** Opening Given information block **

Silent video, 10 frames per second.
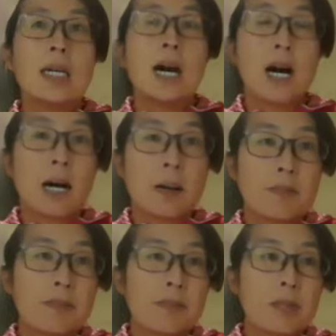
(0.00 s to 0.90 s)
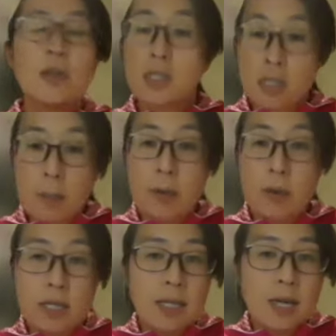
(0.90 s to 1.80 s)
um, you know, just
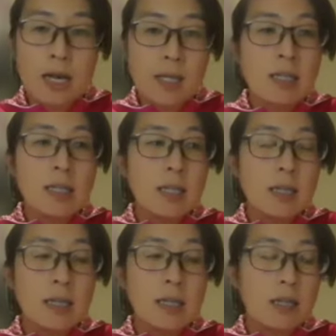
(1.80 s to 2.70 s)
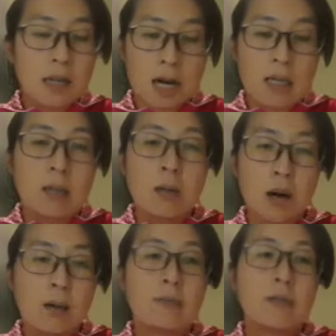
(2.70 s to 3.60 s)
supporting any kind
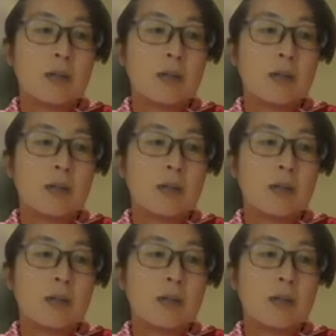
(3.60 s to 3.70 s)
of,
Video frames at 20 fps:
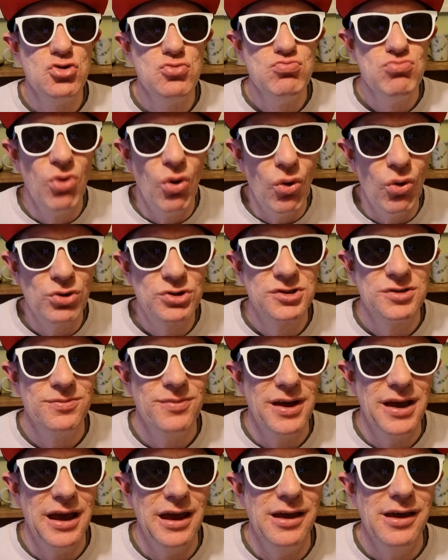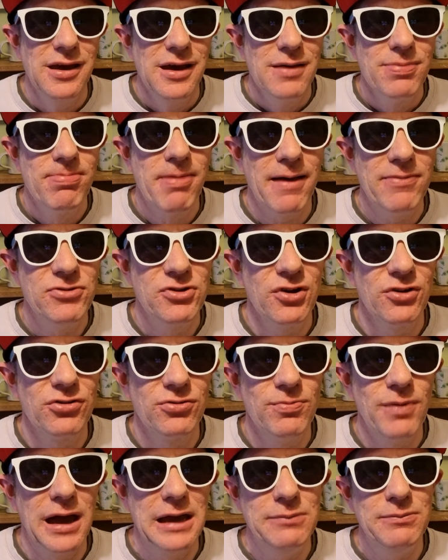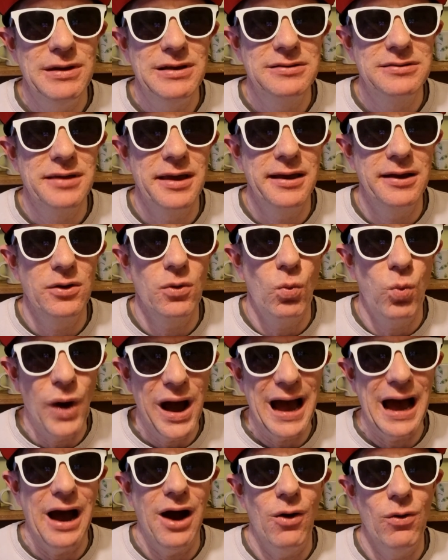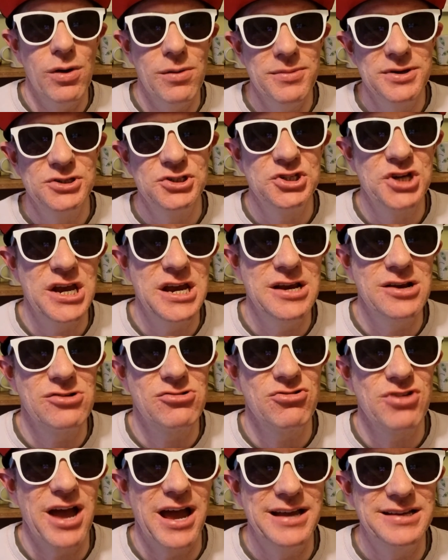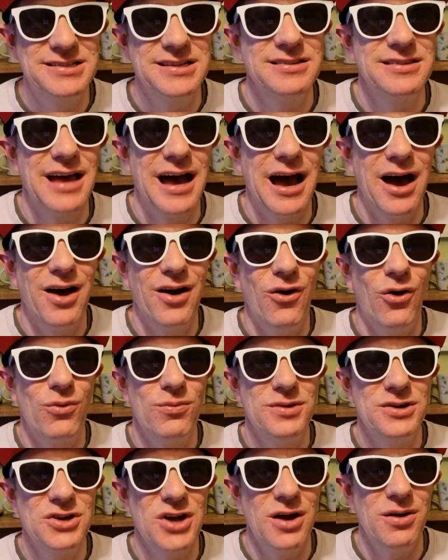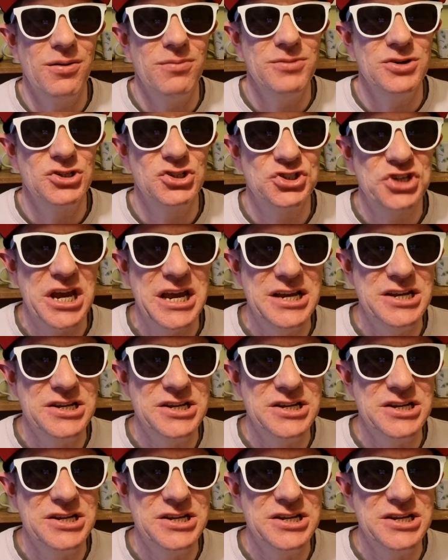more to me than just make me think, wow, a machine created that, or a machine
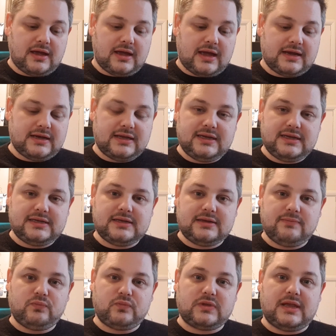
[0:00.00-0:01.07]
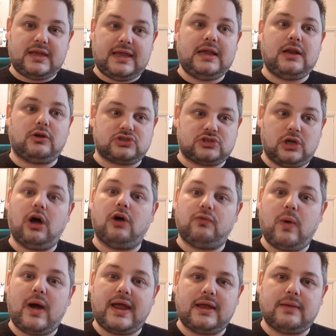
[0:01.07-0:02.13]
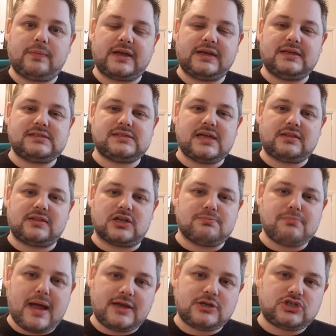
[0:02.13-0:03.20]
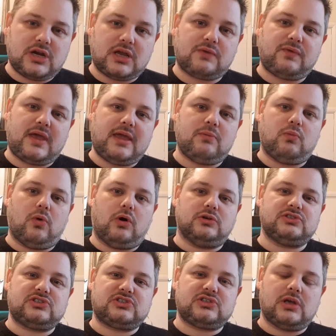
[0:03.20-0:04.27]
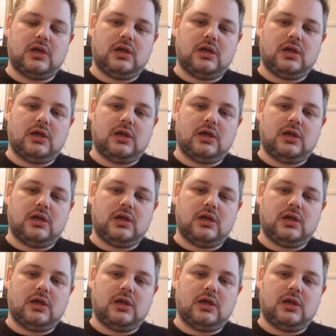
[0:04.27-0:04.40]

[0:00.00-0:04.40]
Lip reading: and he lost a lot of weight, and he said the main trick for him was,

** Closing Given information block **

## Problem requirements
Drop the pictures and give every line above again exactly.

## Reply to the task
Silent video, 10 frames per second.
(0.00 s to 0.90 s)
(0.90 s to 1.80 s)
um, you know, just
(1.80 s to 2.70 s)
(2.70 s to 3.60 s)
supporting any kind
(3.60 s to 3.70 s)
of,
Video frames at 20 fps:
more to me than just make me think, wow, a machine created that, or a machine
[0:00.00-0:01.07]
[0:01.07-0:02.13]
[0:02.13-0:03.20]
[0:03.20-0:04.27]
[0:04.27-0:04.40]

[0:00.00-0:04.40]
Lip reading: and he lost a lot of weight, and he said the main trick for him was,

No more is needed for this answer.